No, I can't hang out with Dave because he already has a girlfriend. The one with the tatoos of cherries on her "cherry." Yeah, she doesn't really make me feel spectacularly comfortable.
I drove you home. there is no excuse for wrecking your car 3 hours later.
I pretty much gave up on you when you told me you couldn't go home yet b/c you had to stop at church first. It was 2 AM and you insisted you were late for mass.
I like one night stands...theyre like crushes for big kids
I wasn't sure if "you're even prettier in the dark" was a compliment. Hmm.
If you haven't gone to the store yet. Can you PLEASE get me some clippers my balls will thank you later
I just want to have such an intense orgasm that my heart stops and I die. I mean that would kind of suck for the guy I'm fucking but then again he could be like "I'm that good"

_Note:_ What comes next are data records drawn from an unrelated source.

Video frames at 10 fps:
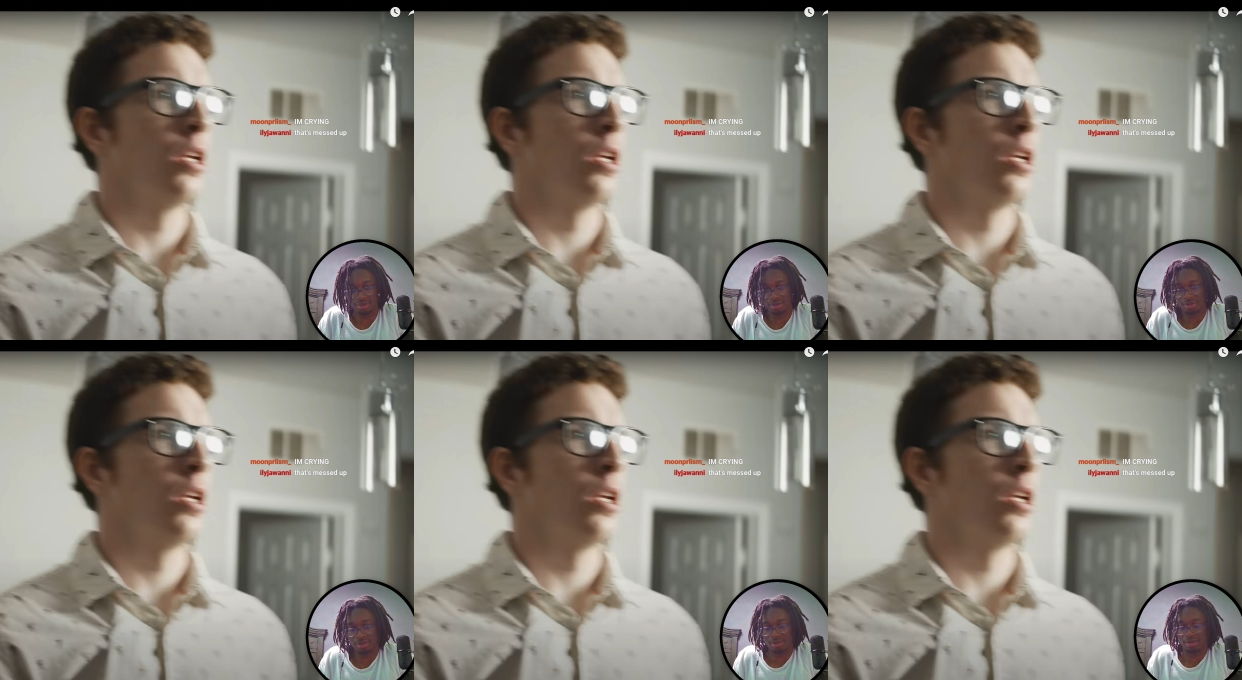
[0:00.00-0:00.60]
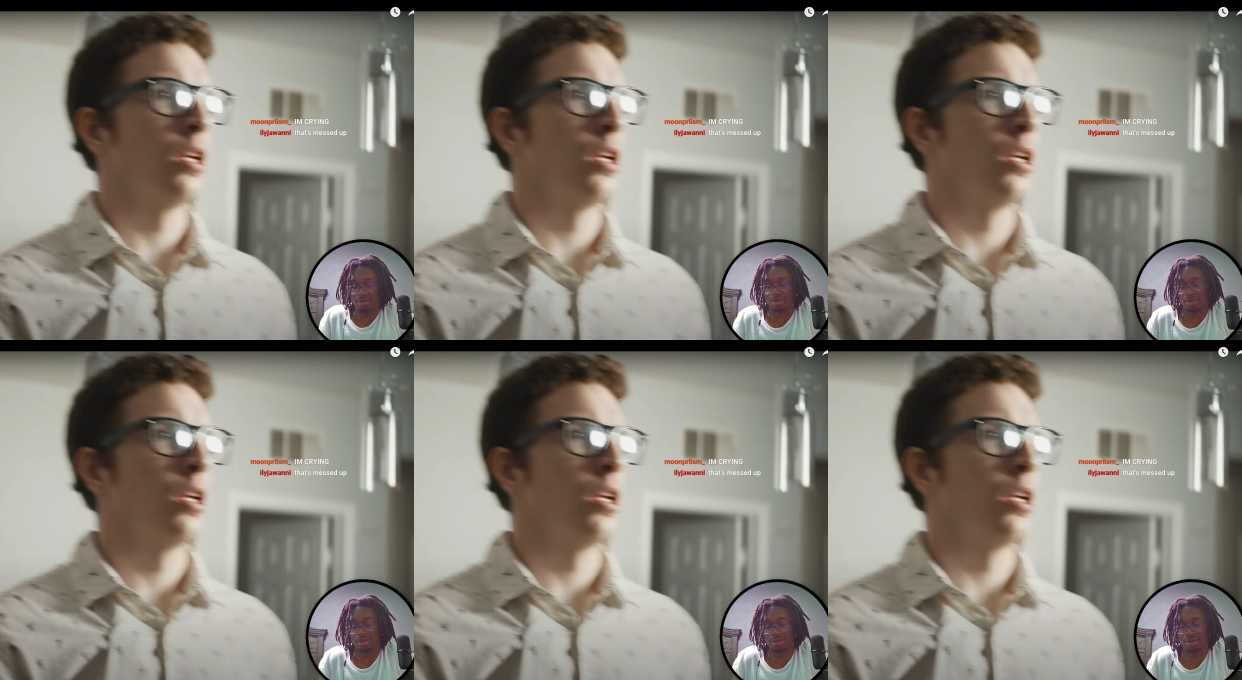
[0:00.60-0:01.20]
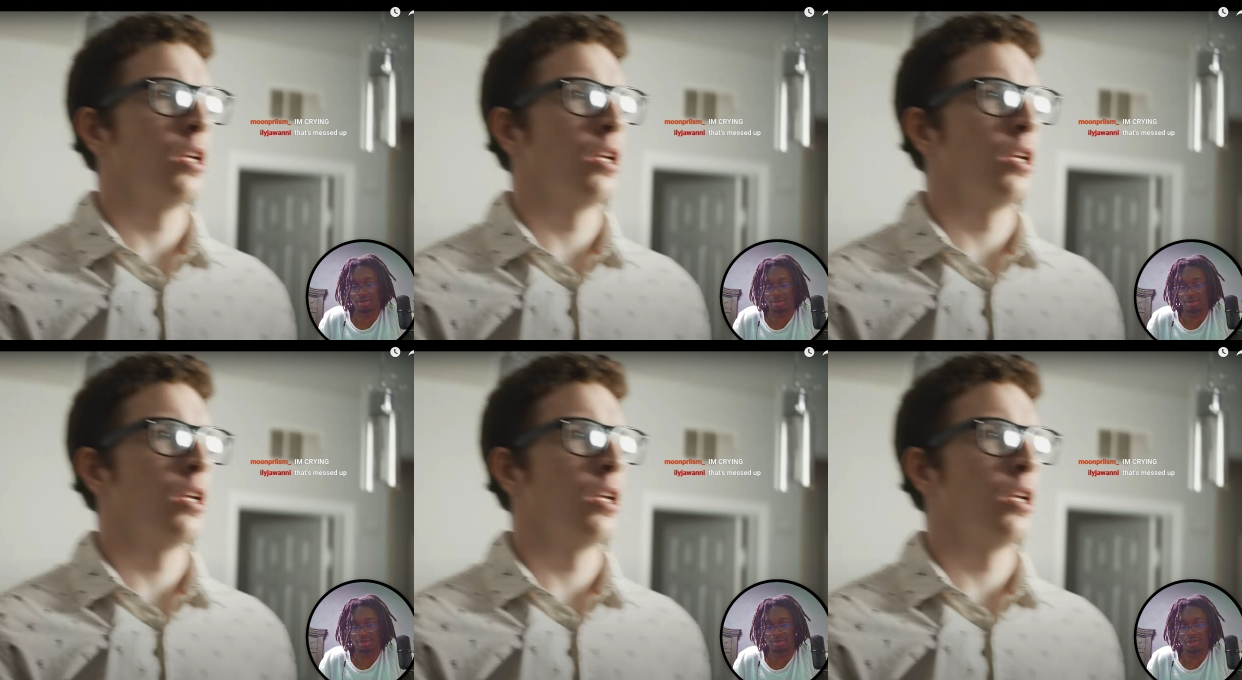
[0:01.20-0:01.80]

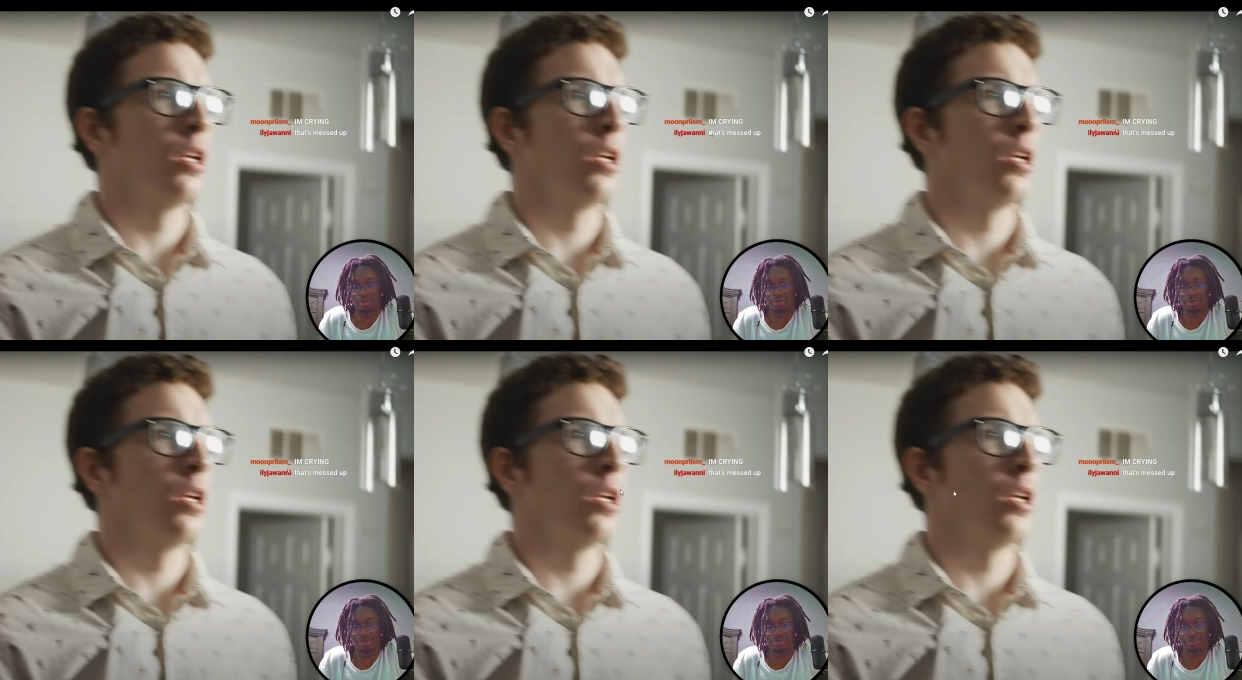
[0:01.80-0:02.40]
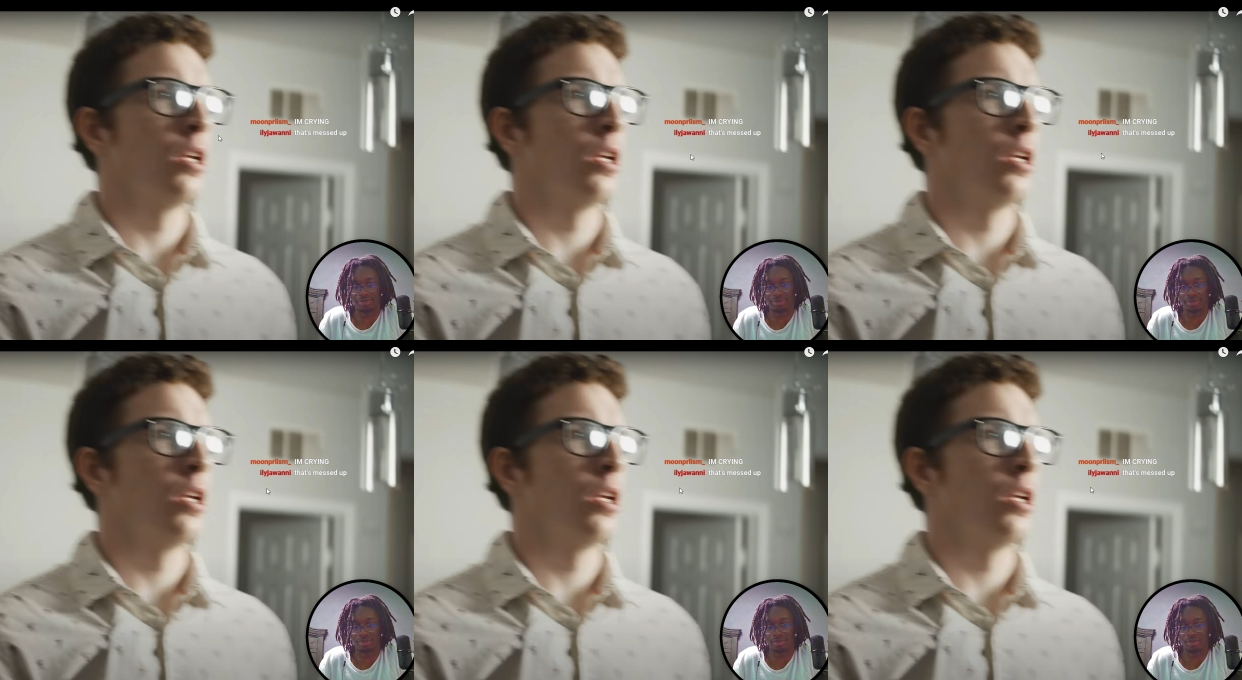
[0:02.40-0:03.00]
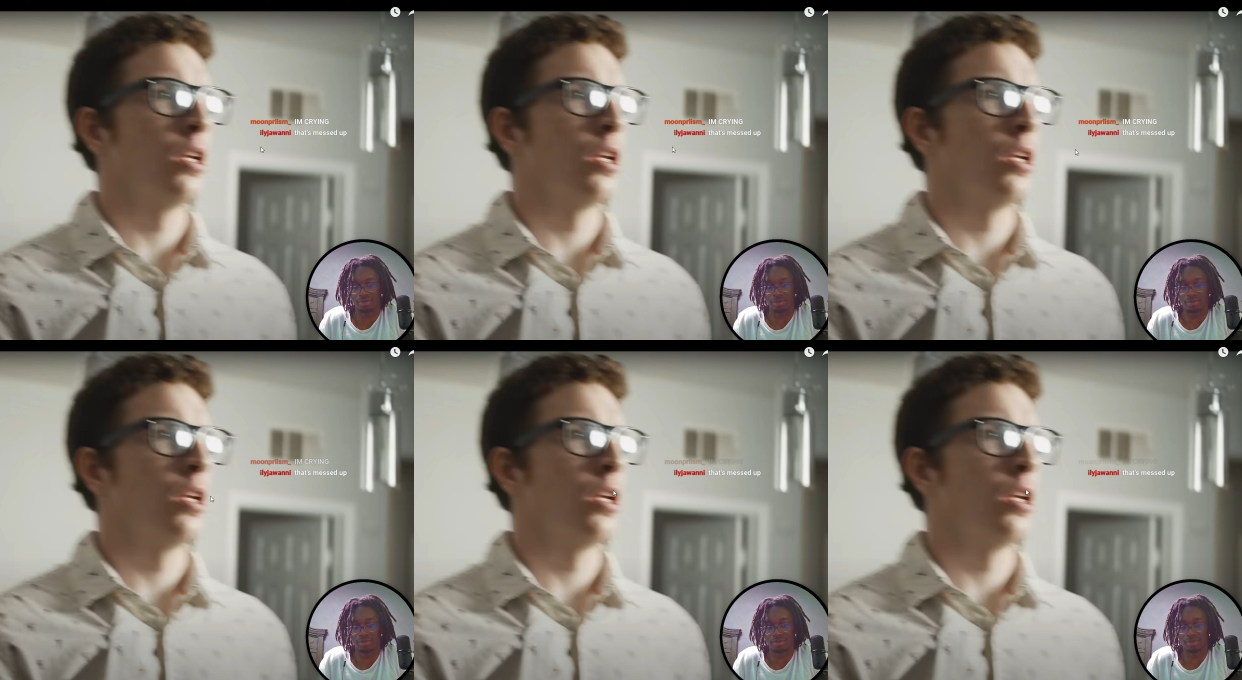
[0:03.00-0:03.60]

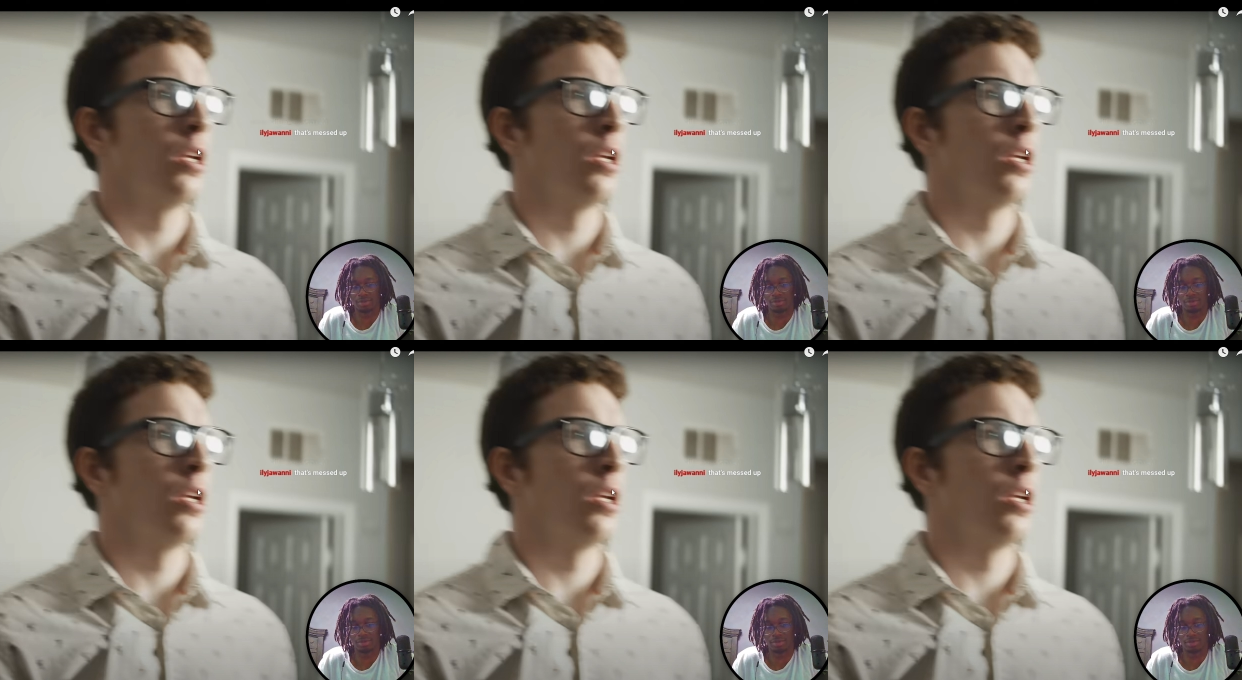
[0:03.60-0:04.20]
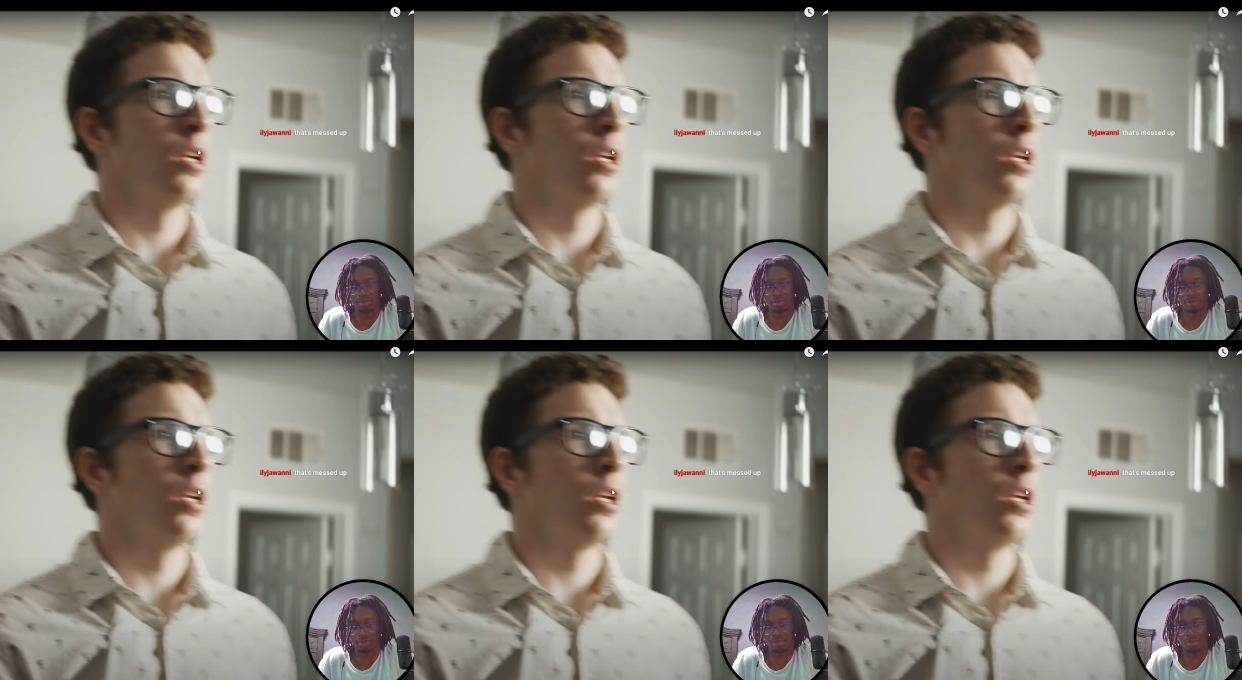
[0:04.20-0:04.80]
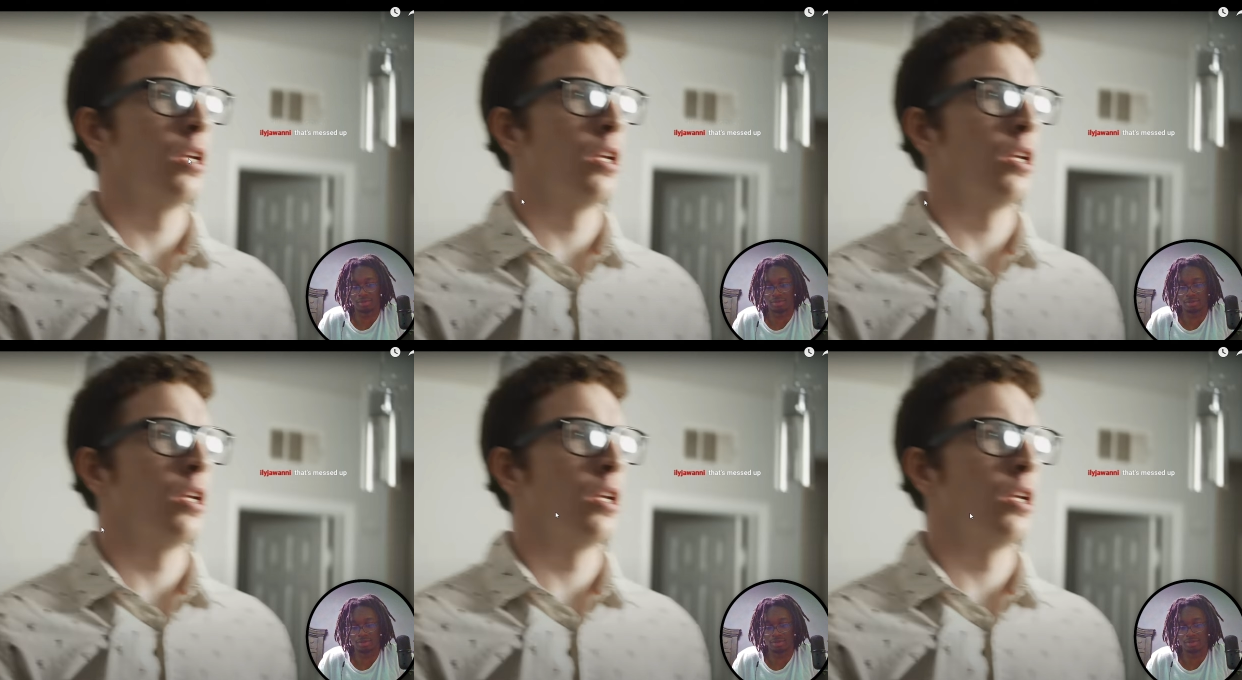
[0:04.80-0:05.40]

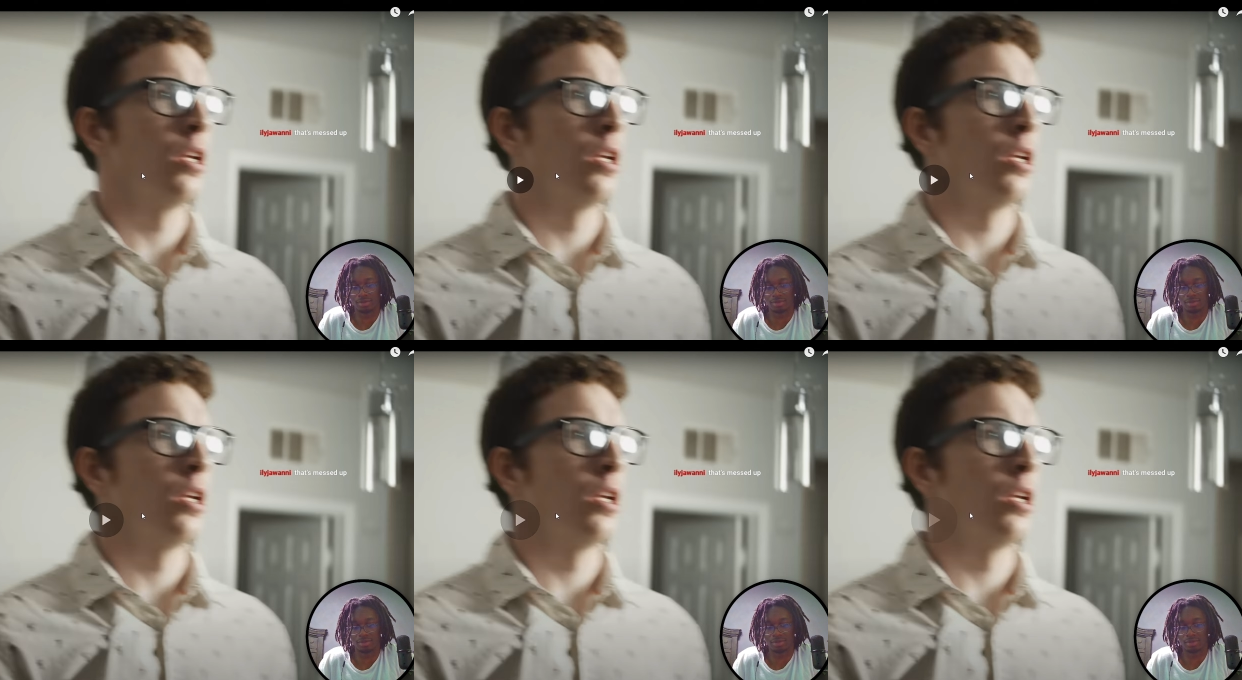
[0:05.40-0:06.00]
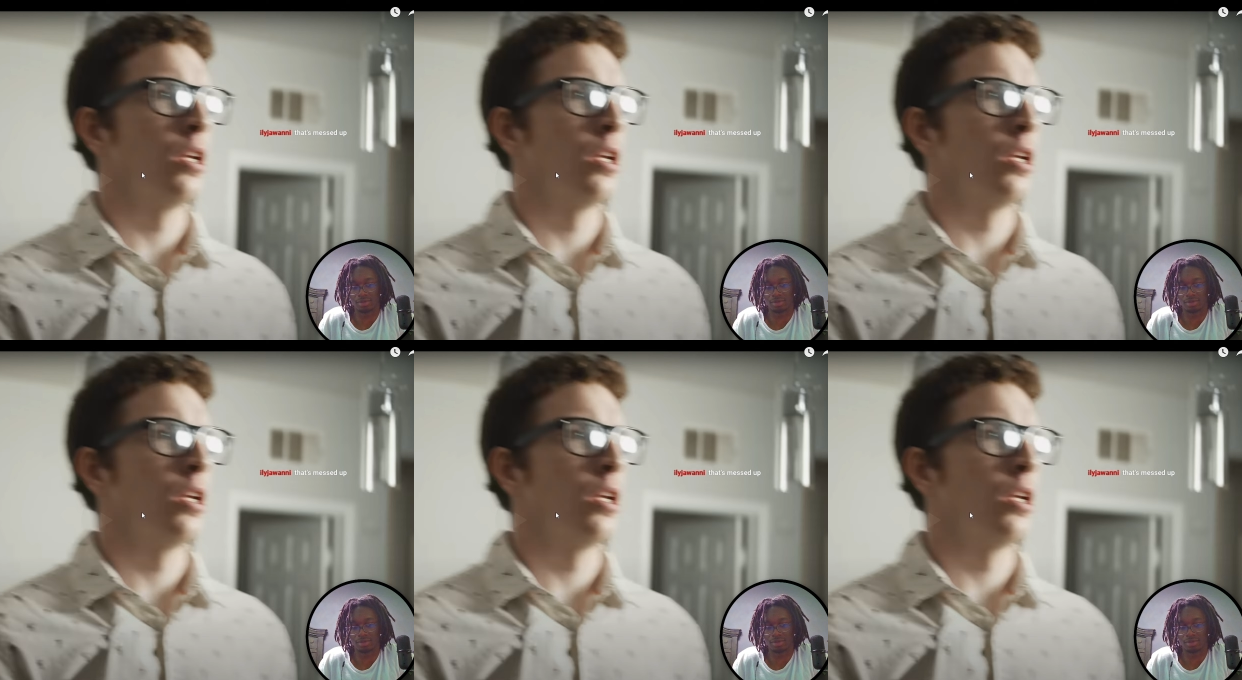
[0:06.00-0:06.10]
(no one is talking)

Holy hangover, going dancing with family good idea, taking the last shot with the transvestite bar owner not so much...
Yeah, my new jeep also came with custom license plates that read 4SKIIN. Not "4 skin" but "4 skiing" thanks mom and dad
Nothing like the soothing screaming of your neighbor getting boned while eating a pizza on the front porch.
Do you congratulate someone for having bigger tits, or is that a no no?
You FaceTimed me at three in the morning while you were peeing. Your eyes were glazed over and you showed me your bellybutton.
How the fuck can he download so much porn but not know how to find the Skype app?
So why are your hands bright blue and have you seen my roommate.
Both questions will answer each other.
It's beautiful and huge. Like a dinosaur.